Exercise details:
Output all of the entries exactly as written.

-- Extracted data follows --

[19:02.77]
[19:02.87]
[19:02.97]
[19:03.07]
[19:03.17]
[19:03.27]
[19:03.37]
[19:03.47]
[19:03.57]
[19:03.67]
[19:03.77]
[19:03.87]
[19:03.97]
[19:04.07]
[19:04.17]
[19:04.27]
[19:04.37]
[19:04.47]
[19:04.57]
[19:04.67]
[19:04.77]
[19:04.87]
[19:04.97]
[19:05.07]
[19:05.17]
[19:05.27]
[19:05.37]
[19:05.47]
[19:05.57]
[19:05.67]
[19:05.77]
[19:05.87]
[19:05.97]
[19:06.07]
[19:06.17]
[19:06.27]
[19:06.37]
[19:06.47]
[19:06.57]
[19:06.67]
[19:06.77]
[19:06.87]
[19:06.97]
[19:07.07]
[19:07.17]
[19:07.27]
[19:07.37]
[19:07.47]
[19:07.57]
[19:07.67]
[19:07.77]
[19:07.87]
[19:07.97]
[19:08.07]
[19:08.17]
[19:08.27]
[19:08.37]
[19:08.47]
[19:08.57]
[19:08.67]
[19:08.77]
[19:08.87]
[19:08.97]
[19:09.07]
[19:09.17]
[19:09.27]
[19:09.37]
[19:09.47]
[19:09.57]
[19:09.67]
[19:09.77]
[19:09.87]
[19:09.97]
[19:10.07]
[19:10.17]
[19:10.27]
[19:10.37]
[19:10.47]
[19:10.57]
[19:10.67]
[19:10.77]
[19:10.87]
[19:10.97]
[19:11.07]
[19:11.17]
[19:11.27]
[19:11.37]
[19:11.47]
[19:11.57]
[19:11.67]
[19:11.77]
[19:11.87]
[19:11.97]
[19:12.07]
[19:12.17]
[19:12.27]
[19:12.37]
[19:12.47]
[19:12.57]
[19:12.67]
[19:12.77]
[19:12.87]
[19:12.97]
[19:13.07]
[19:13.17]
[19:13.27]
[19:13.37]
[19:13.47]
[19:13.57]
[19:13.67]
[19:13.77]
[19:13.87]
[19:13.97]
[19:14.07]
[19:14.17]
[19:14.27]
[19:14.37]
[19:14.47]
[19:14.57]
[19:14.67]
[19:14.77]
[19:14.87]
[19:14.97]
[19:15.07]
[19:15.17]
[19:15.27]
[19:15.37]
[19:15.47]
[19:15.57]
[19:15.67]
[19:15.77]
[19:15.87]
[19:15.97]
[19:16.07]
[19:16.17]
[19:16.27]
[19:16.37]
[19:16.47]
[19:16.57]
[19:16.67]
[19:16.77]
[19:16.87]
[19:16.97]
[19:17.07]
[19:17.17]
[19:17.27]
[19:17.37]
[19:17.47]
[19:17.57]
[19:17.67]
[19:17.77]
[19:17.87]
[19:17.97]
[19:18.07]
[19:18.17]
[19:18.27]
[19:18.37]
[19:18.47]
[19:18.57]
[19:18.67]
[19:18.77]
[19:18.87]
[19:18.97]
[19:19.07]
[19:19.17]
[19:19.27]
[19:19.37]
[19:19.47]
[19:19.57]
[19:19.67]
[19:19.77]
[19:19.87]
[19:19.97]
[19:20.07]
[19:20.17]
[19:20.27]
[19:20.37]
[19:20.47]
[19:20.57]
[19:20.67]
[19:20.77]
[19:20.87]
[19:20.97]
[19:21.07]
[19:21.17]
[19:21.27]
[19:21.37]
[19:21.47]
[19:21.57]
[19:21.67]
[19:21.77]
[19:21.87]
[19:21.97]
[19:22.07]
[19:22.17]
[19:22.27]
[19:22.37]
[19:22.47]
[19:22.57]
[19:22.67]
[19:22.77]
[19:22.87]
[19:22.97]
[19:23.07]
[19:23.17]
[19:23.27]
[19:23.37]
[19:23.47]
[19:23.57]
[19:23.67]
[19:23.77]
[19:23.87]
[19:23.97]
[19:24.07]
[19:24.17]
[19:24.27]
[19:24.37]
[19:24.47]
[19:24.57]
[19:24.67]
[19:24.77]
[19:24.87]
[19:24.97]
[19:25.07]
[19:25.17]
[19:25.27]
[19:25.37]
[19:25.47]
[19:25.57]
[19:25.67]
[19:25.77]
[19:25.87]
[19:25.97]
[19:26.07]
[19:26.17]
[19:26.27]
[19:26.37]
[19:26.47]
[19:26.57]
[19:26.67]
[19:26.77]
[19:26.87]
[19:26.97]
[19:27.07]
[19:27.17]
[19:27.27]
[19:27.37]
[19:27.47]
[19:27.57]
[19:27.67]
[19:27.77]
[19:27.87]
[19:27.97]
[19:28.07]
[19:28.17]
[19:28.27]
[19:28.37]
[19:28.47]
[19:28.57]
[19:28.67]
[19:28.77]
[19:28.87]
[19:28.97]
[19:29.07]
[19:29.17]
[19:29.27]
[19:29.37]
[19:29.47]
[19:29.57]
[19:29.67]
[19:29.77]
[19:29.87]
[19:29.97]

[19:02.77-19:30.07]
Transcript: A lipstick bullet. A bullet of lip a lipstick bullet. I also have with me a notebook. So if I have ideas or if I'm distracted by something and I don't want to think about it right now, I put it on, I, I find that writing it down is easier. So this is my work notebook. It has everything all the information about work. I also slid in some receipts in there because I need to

-- Extracted data concluded --

Exercise result:
[19:02.77]
[19:02.87]
[19:02.97]
[19:03.07]
[19:03.17]
[19:03.27]
[19:03.37]
[19:03.47]
[19:03.57]
[19:03.67]
[19:03.77]
[19:03.87]
[19:03.97]
[19:04.07]
[19:04.17]
[19:04.27]
[19:04.37]
[19:04.47]
[19:04.57]
[19:04.67]
[19:04.77]
[19:04.87]
[19:04.97]
[19:05.07]
[19:05.17]
[19:05.27]
[19:05.37]
[19:05.47]
[19:05.57]
[19:05.67]
[19:05.77]
[19:05.87]
[19:05.97]
[19:06.07]
[19:06.17]
[19:06.27]
[19:06.37]
[19:06.47]
[19:06.57]
[19:06.67]
[19:06.77]
[19:06.87]
[19:06.97]
[19:07.07]
[19:07.17]
[19:07.27]
[19:07.37]
[19:07.47]
[19:07.57]
[19:07.67]
[19:07.77]
[19:07.87]
[19:07.97]
[19:08.07]
[19:08.17]
[19:08.27]
[19:08.37]
[19:08.47]
[19:08.57]
[19:08.67]
[19:08.77]
[19:08.87]
[19:08.97]
[19:09.07]
[19:09.17]
[19:09.27]
[19:09.37]
[19:09.47]
[19:09.57]
[19:09.67]
[19:09.77]
[19:09.87]
[19:09.97]
[19:10.07]
[19:10.17]
[19:10.27]
[19:10.37]
[19:10.47]
[19:10.57]
[19:10.67]
[19:10.77]
[19:10.87]
[19:10.97]
[19:11.07]
[19:11.17]
[19:11.27]
[19:11.37]
[19:11.47]
[19:11.57]
[19:11.67]
[19:11.77]
[19:11.87]
[19:11.97]
[19:12.07]
[19:12.17]
[19:12.27]
[19:12.37]
[19:12.47]
[19:12.57]
[19:12.67]
[19:12.77]
[19:12.87]
[19:12.97]
[19:13.07]
[19:13.17]
[19:13.27]
[19:13.37]
[19:13.47]
[19:13.57]
[19:13.67]
[19:13.77]
[19:13.87]
[19:13.97]
[19:14.07]
[19:14.17]
[19:14.27]
[19:14.37]
[19:14.47]
[19:14.57]
[19:14.67]
[19:14.77]
[19:14.87]
[19:14.97]
[19:15.07]
[19:15.17]
[19:15.27]
[19:15.37]
[19:15.47]
[19:15.57]
[19:15.67]
[19:15.77]
[19:15.87]
[19:15.97]
[19:16.07]
[19:16.17]
[19:16.27]
[19:16.37]
[19:16.47]
[19:16.57]
[19:16.67]
[19:16.77]
[19:16.87]
[19:16.97]
[19:17.07]
[19:17.17]
[19:17.27]
[19:17.37]
[19:17.47]
[19:17.57]
[19:17.67]
[19:17.77]
[19:17.87]
[19:17.97]
[19:18.07]
[19:18.17]
[19:18.27]
[19:18.37]
[19:18.47]
[19:18.57]
[19:18.67]
[19:18.77]
[19:18.87]
[19:18.97]
[19:19.07]
[19:19.17]
[19:19.27]
[19:19.37]
[19:19.47]
[19:19.57]
[19:19.67]
[19:19.77]
[19:19.87]
[19:19.97]
[19:20.07]
[19:20.17]
[19:20.27]
[19:20.37]
[19:20.47]
[19:20.57]
[19:20.67]
[19:20.77]
[19:20.87]
[19:20.97]
[19:21.07]
[19:21.17]
[19:21.27]
[19:21.37]
[19:21.47]
[19:21.57]
[19:21.67]
[19:21.77]
[19:21.87]
[19:21.97]
[19:22.07]
[19:22.17]
[19:22.27]
[19:22.37]
[19:22.47]
[19:22.57]
[19:22.67]
[19:22.77]
[19:22.87]
[19:22.97]
[19:23.07]
[19:23.17]
[19:23.27]
[19:23.37]
[19:23.47]
[19:23.57]
[19:23.67]
[19:23.77]
[19:23.87]
[19:23.97]
[19:24.07]
[19:24.17]
[19:24.27]
[19:24.37]
[19:24.47]
[19:24.57]
[19:24.67]
[19:24.77]
[19:24.87]
[19:24.97]
[19:25.07]
[19:25.17]
[19:25.27]
[19:25.37]
[19:25.47]
[19:25.57]
[19:25.67]
[19:25.77]
[19:25.87]
[19:25.97]
[19:26.07]
[19:26.17]
[19:26.27]
[19:26.37]
[19:26.47]
[19:26.57]
[19:26.67]
[19:26.77]
[19:26.87]
[19:26.97]
[19:27.07]
[19:27.17]
[19:27.27]
[19:27.37]
[19:27.47]
[19:27.57]
[19:27.67]
[19:27.77]
[19:27.87]
[19:27.97]
[19:28.07]
[19:28.17]
[19:28.27]
[19:28.37]
[19:28.47]
[19:28.57]
[19:28.67]
[19:28.77]
[19:28.87]
[19:28.97]
[19:29.07]
[19:29.17]
[19:29.27]
[19:29.37]
[19:29.47]
[19:29.57]
[19:29.67]
[19:29.77]
[19:29.87]
[19:29.97]

[19:02.77-19:30.07]
Transcript: A lipstick bullet. A bullet of lip a lipstick bullet. I also have with me a notebook. So if I have ideas or if I'm distracted by something and I don't want to think about it right now, I put it on, I, I find that writing it down is easier. So this is my work notebook. It has everything all the information about work. I also slid in some receipts in there because I need to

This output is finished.